== PROBLEM STATEMENT ==
Nothing but a number is wanted: the count of lines in the records below that include "frames".

== RECORDS PROVIDED ==
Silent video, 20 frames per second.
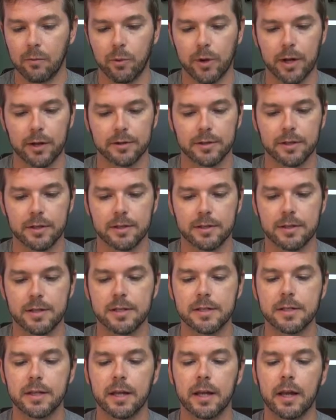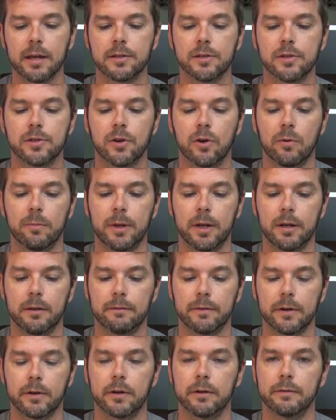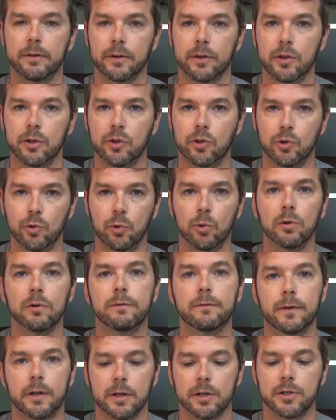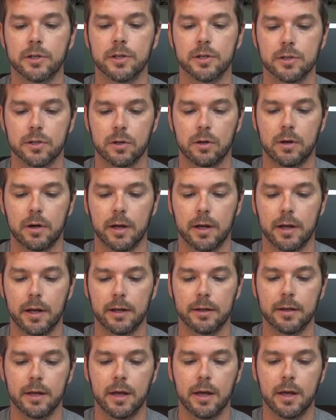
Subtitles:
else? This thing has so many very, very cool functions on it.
==
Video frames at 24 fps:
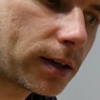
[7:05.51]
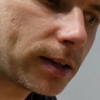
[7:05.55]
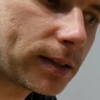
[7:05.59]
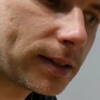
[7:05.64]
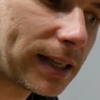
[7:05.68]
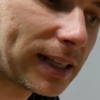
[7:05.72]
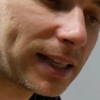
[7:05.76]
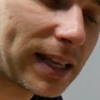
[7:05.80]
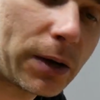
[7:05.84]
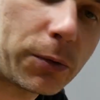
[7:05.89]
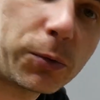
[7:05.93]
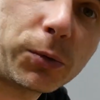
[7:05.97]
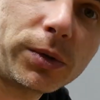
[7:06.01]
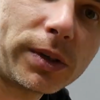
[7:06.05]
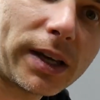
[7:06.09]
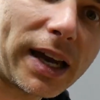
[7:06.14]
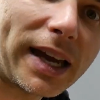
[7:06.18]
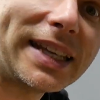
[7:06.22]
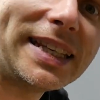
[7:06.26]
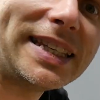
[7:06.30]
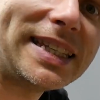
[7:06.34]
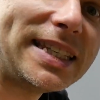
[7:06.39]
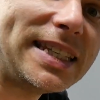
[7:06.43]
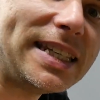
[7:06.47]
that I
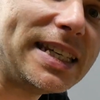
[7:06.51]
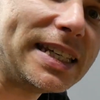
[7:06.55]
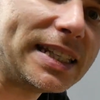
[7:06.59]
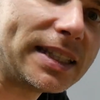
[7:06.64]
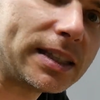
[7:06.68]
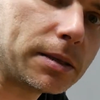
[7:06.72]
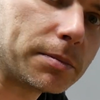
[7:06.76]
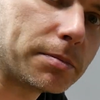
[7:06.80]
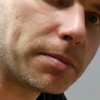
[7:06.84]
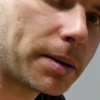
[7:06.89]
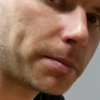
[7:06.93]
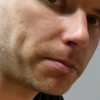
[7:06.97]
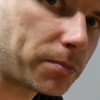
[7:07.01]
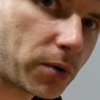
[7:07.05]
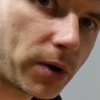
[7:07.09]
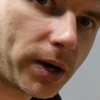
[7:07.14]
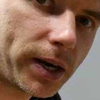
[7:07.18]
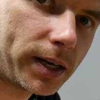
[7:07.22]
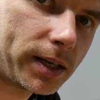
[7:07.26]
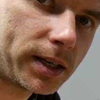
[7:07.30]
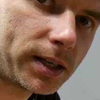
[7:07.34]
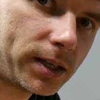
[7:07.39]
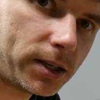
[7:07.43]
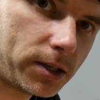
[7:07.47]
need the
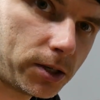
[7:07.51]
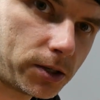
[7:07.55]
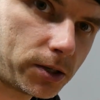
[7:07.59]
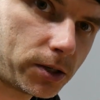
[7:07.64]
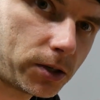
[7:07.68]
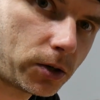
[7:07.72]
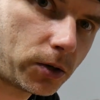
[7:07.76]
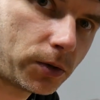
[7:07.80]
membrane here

== RESULT FOR THIS TASK ==
2